Federal regulators gave their blessing Friday to the merger of Bell Atlantic and GTE Corp., a union that transforms one of the offspring of the old Bell system into the nation's largest local phone company and wireless provider.

The approval allows the companies to complete a deal announced almost two years ago and launch a combined business under the new name Verizon Communications. It also brings them closer to their vision of offering a bundle of telecommunications services—local, long-distance, wireless and data from one source.

The Federal Communications Commission signed off on the deal after accepting a plan by the companies to partially spin off GTE's long-distance assets in areas where Bell Atlantic by law cannot yet offer that service. The Justice Department cleared the deal in the fall, so FCC approval is the final hurdle.

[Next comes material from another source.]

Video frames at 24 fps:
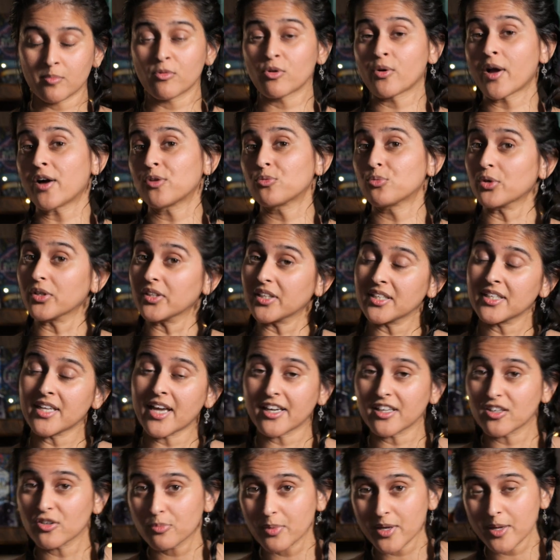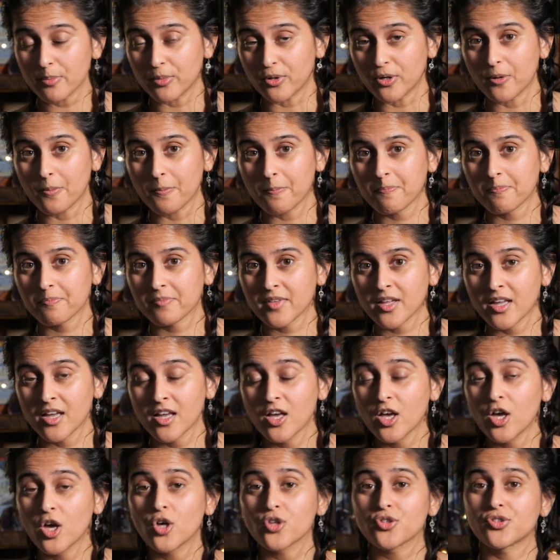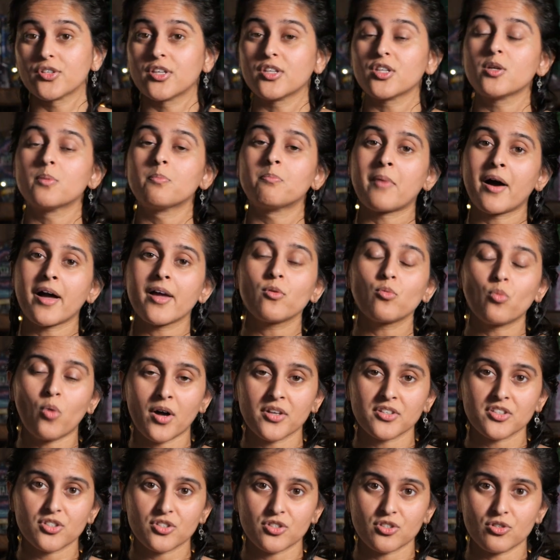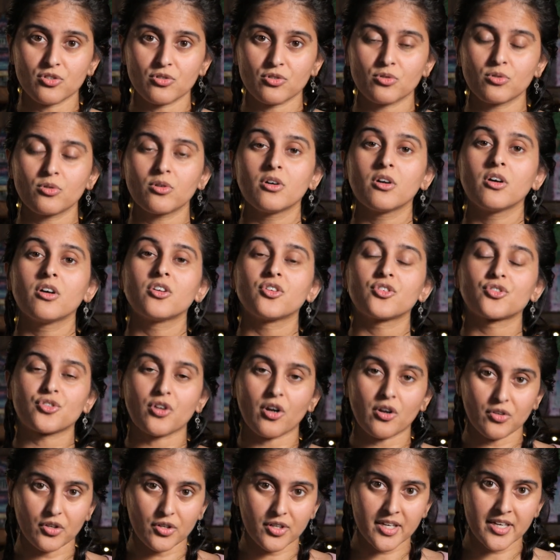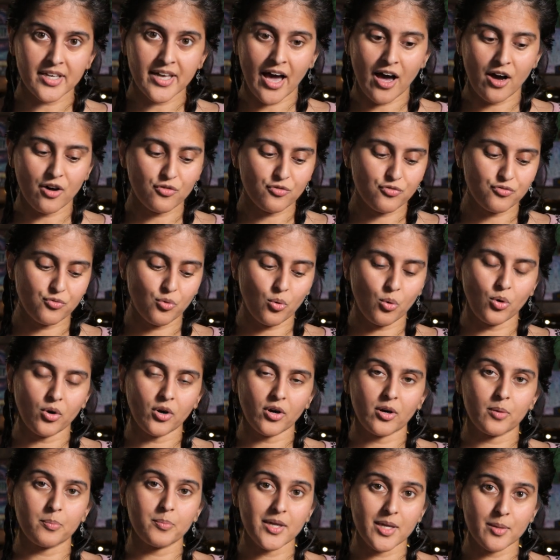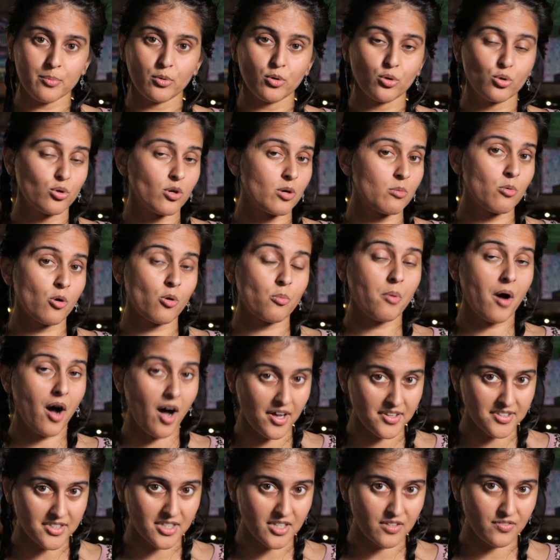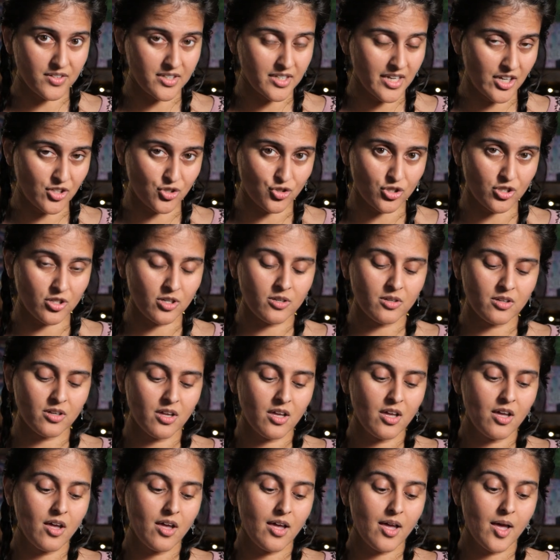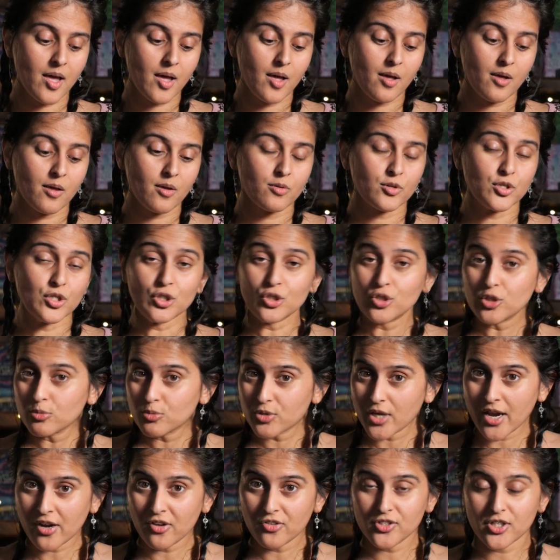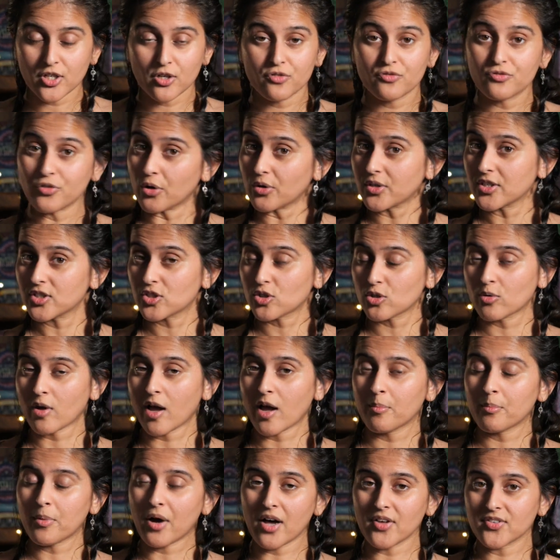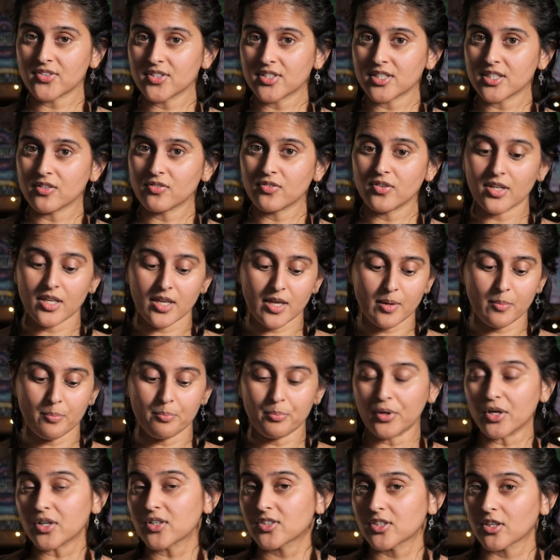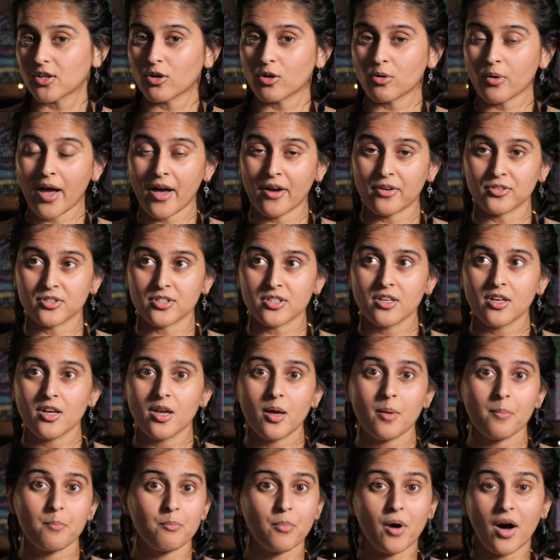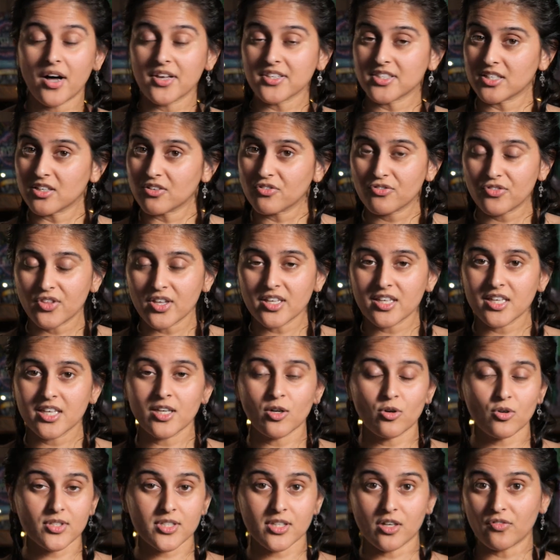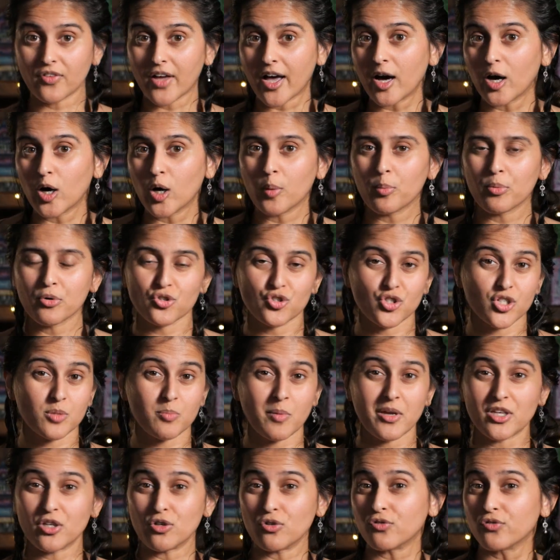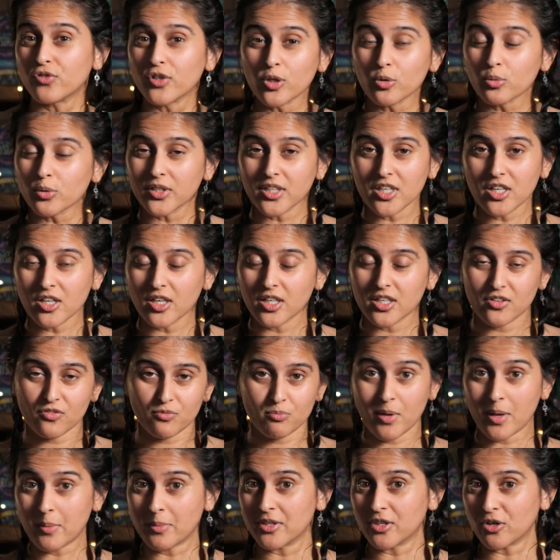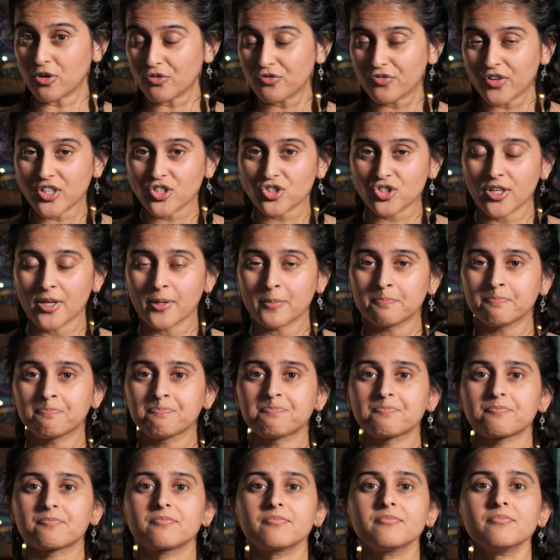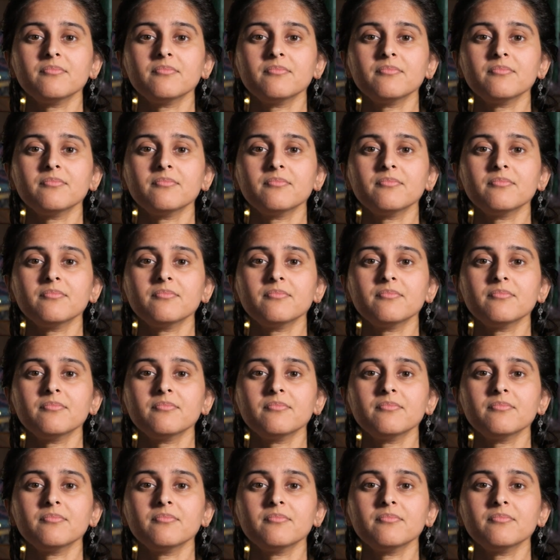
I'm around really negative people. So then you might want to start looking out for people who are more positive in nature, YouTube channels that are focused around positivity, books that are around positive thinking or self-help or just make you feel really good if maybe they're fiction.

Regulators were pleased by the companies' promises to spend $500 million to enter local phone markets or serve 250,000 new customers outside of their current territories. That would make Verizon a rival to other Bell companies in some regions, offering consumers another option for local telephone services or Internet connections.

The agency accepted a plan by the companies to spin off most of GTE's Internet backbone—the massive data pipelines that crisscross the country carrying computer traffic. For regulatory purposes, this constitutes long-distance service, which Bell companies cannot offer within their regions until they show their local markets are open to competition and gain FCC approval.

Bell Atlantic secured FCC permission in December to offer long-distance service in New York state only, but it still needs to get authority to provide long-distance service for each of the remaining 12 states in its local calling region. The companies hope to have such approval in hand by fall of next year.